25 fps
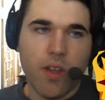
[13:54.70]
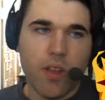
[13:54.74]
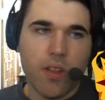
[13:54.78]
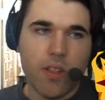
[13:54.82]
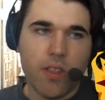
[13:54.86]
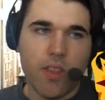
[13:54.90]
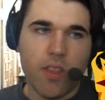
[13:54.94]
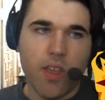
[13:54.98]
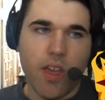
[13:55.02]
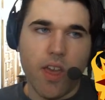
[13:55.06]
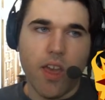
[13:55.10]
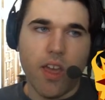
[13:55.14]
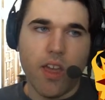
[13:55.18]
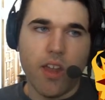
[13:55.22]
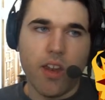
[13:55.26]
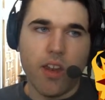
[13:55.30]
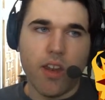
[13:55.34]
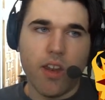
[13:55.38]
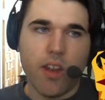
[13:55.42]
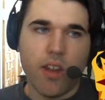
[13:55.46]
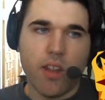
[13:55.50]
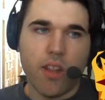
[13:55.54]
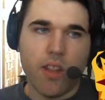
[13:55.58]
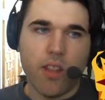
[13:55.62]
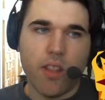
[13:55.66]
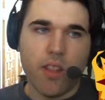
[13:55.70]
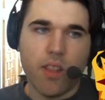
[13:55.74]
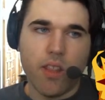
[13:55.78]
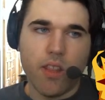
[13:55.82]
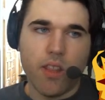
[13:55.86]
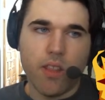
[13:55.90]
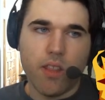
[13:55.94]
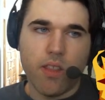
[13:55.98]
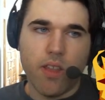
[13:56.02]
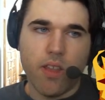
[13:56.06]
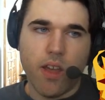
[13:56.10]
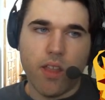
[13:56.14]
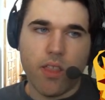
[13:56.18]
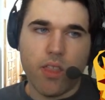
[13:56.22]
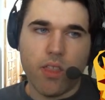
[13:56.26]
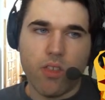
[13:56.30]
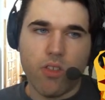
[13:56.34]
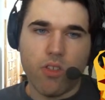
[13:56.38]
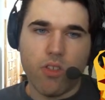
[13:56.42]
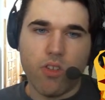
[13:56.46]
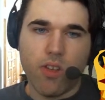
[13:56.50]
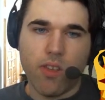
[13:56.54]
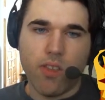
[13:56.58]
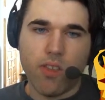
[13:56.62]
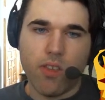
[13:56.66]
then
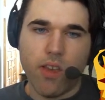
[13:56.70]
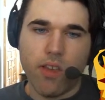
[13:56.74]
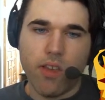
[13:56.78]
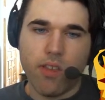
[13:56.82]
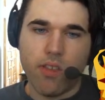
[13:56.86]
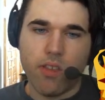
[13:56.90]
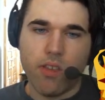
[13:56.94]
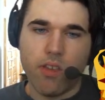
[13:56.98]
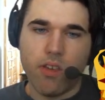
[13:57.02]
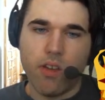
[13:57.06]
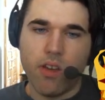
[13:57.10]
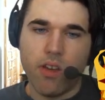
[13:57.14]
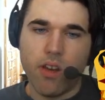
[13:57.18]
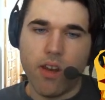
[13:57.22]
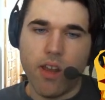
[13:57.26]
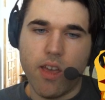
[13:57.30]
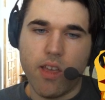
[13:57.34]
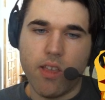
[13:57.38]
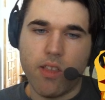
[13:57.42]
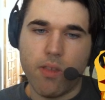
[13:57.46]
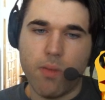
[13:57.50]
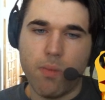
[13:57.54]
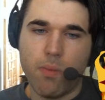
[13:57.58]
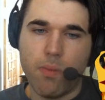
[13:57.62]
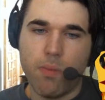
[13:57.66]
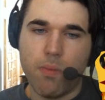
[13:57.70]
that's just as good as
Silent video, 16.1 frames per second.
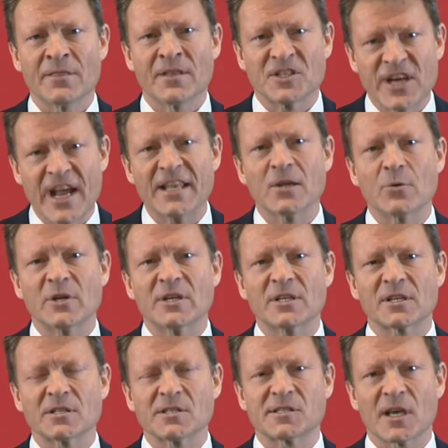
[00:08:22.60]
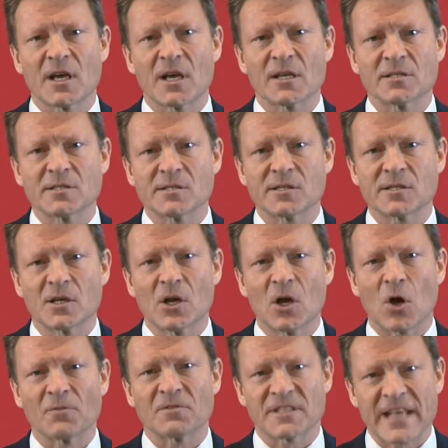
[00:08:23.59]
The genuine concerns
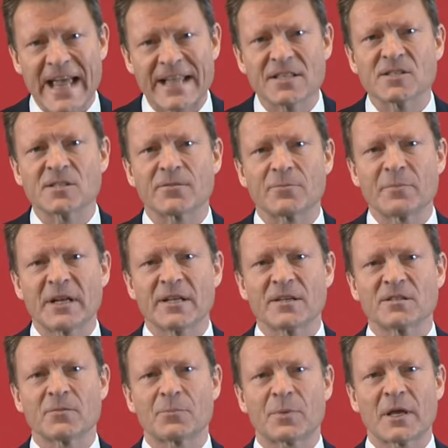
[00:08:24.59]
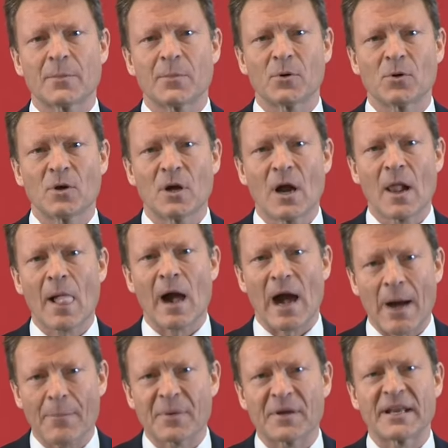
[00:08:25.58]
of tens of millions of people
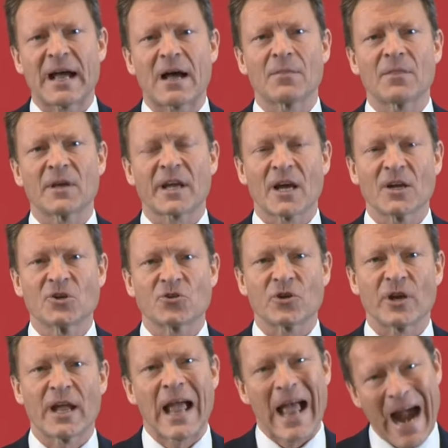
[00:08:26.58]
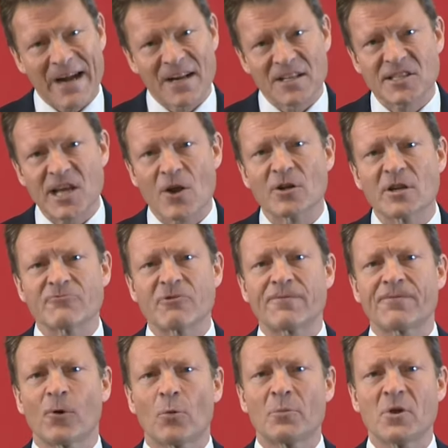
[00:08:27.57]
up and down the country. And it's only
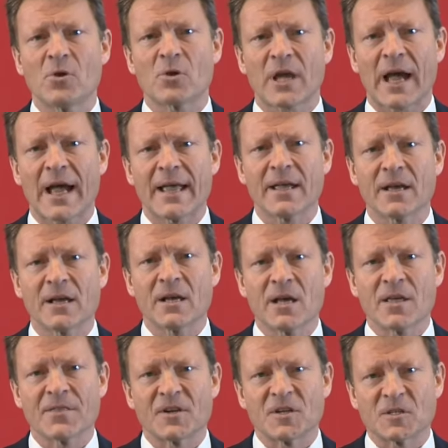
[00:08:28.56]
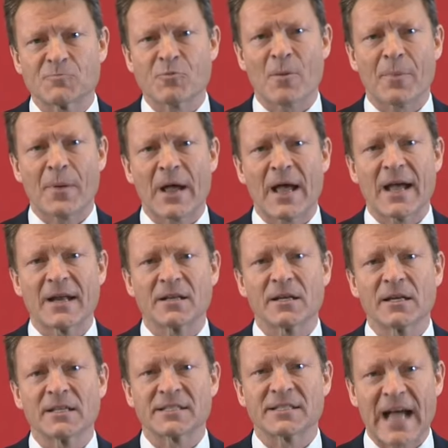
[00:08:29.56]
Reform UK that is
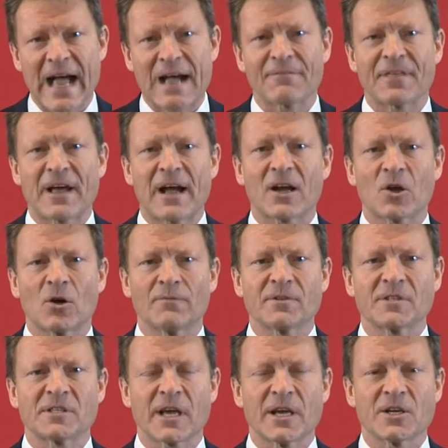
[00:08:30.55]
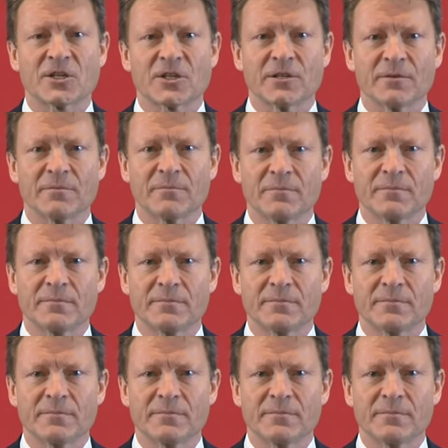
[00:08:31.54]
prepared to have that conversation.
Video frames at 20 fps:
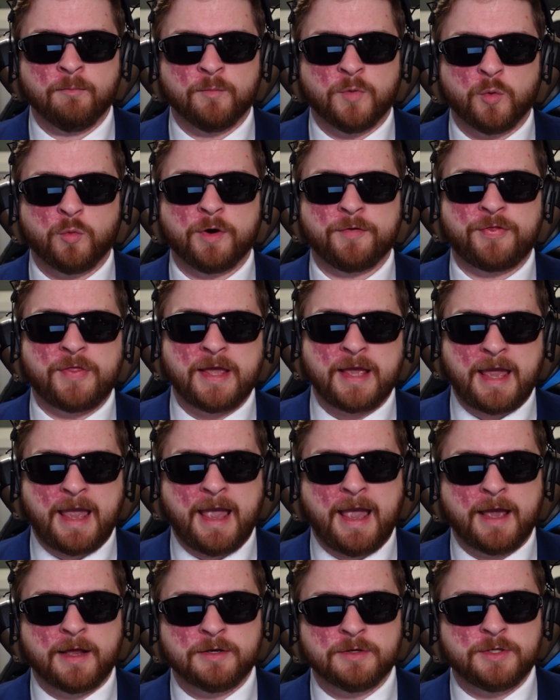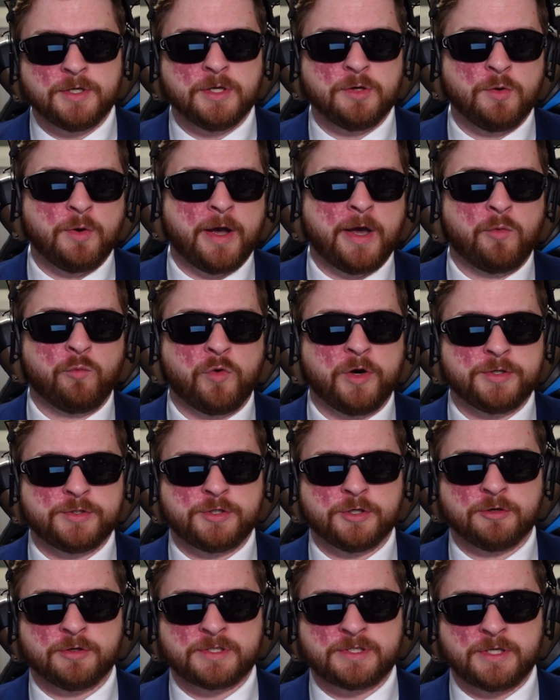but what they can do and what
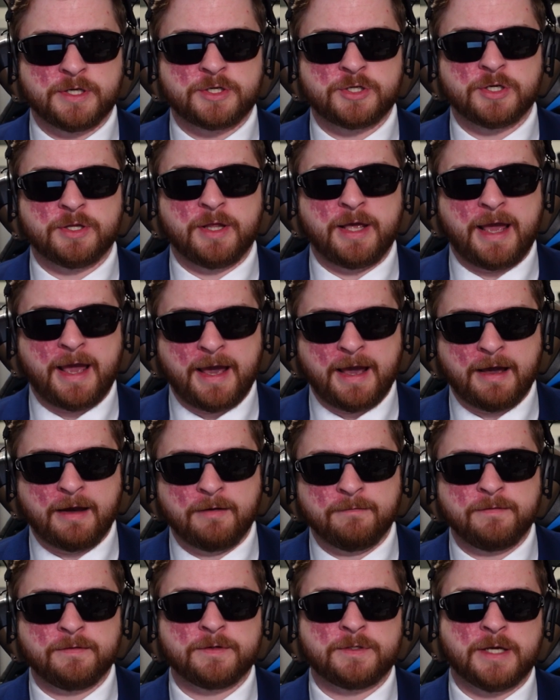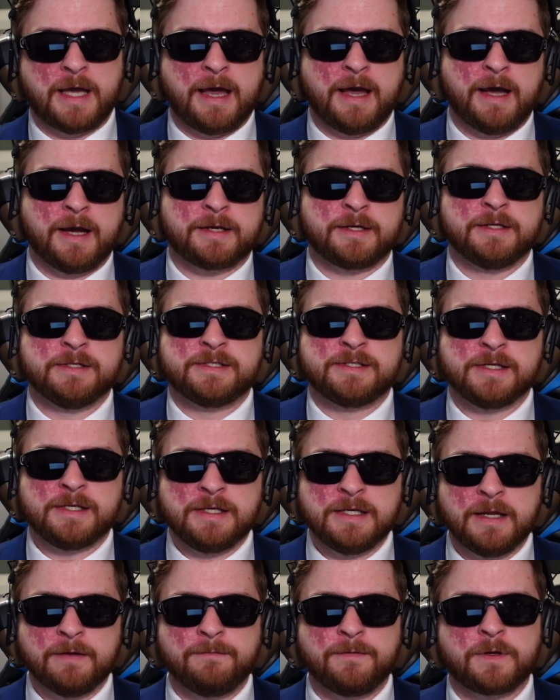jurisdiction they have to act is
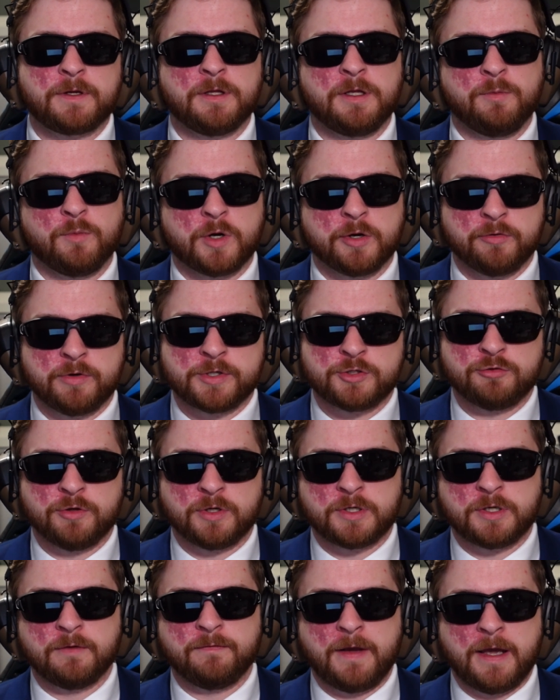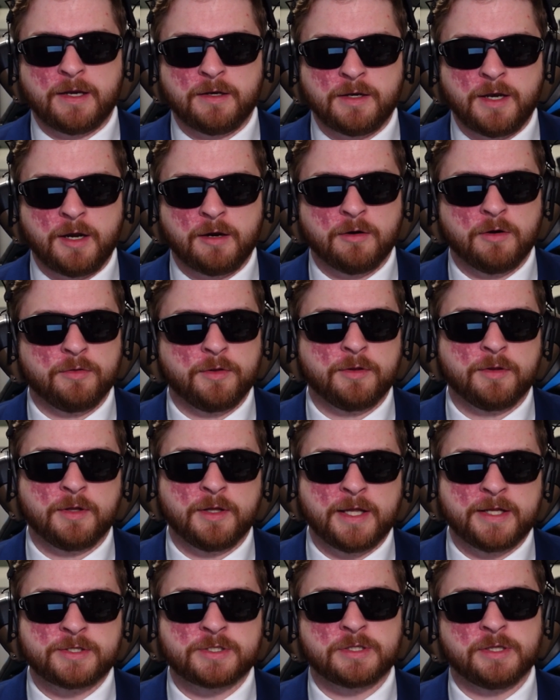significantly more restrictive and narrow than the
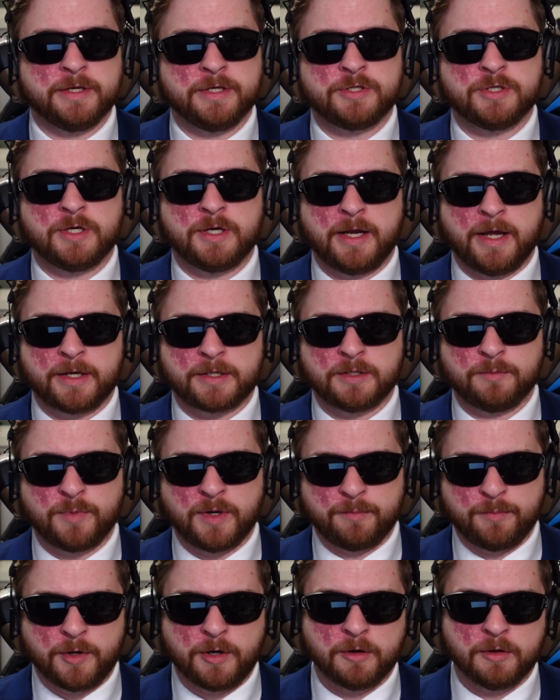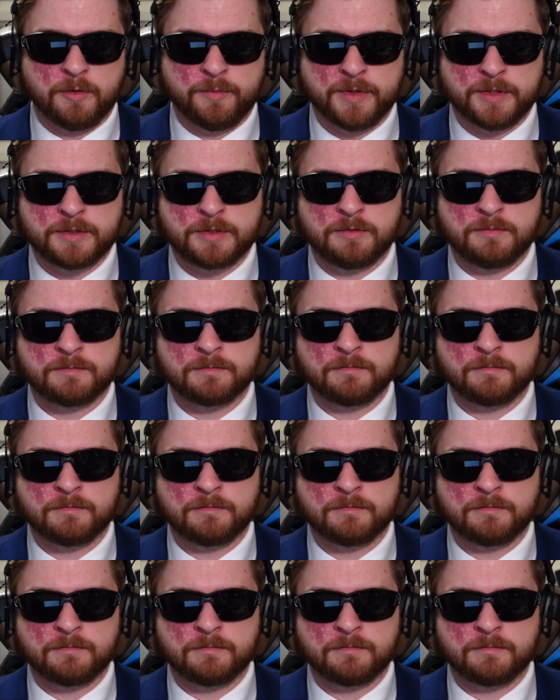legislation enacted by Parliament.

• • •

_What you are asked to do_
Restate all of the material word for word. Keep out every picture.

_Answer box_
25 fps
[13:54.70]
[13:54.74]
[13:54.78]
[13:54.82]
[13:54.86]
[13:54.90]
[13:54.94]
[13:54.98]
[13:55.02]
[13:55.06]
[13:55.10]
[13:55.14]
[13:55.18]
[13:55.22]
[13:55.26]
[13:55.30]
[13:55.34]
[13:55.38]
[13:55.42]
[13:55.46]
[13:55.50]
[13:55.54]
[13:55.58]
[13:55.62]
[13:55.66]
[13:55.70]
[13:55.74]
[13:55.78]
[13:55.82]
[13:55.86]
[13:55.90]
[13:55.94]
[13:55.98]
[13:56.02]
[13:56.06]
[13:56.10]
[13:56.14]
[13:56.18]
[13:56.22]
[13:56.26]
[13:56.30]
[13:56.34]
[13:56.38]
[13:56.42]
[13:56.46]
[13:56.50]
[13:56.54]
[13:56.58]
[13:56.62]
[13:56.66]
then
[13:56.70]
[13:56.74]
[13:56.78]
[13:56.82]
[13:56.86]
[13:56.90]
[13:56.94]
[13:56.98]
[13:57.02]
[13:57.06]
[13:57.10]
[13:57.14]
[13:57.18]
[13:57.22]
[13:57.26]
[13:57.30]
[13:57.34]
[13:57.38]
[13:57.42]
[13:57.46]
[13:57.50]
[13:57.54]
[13:57.58]
[13:57.62]
[13:57.66]
[13:57.70]
that's just as good as
Silent video, 16.1 frames per second.
[00:08:22.60]
[00:08:23.59]
The genuine concerns
[00:08:24.59]
[00:08:25.58]
of tens of millions of people
[00:08:26.58]
[00:08:27.57]
up and down the country. And it's only
[00:08:28.56]
[00:08:29.56]
Reform UK that is
[00:08:30.55]
[00:08:31.54]
prepared to have that conversation.
Video frames at 20 fps:
but what they can do and what
jurisdiction they have to act is
significantly more restrictive and narrow than the
legislation enacted by Parliament.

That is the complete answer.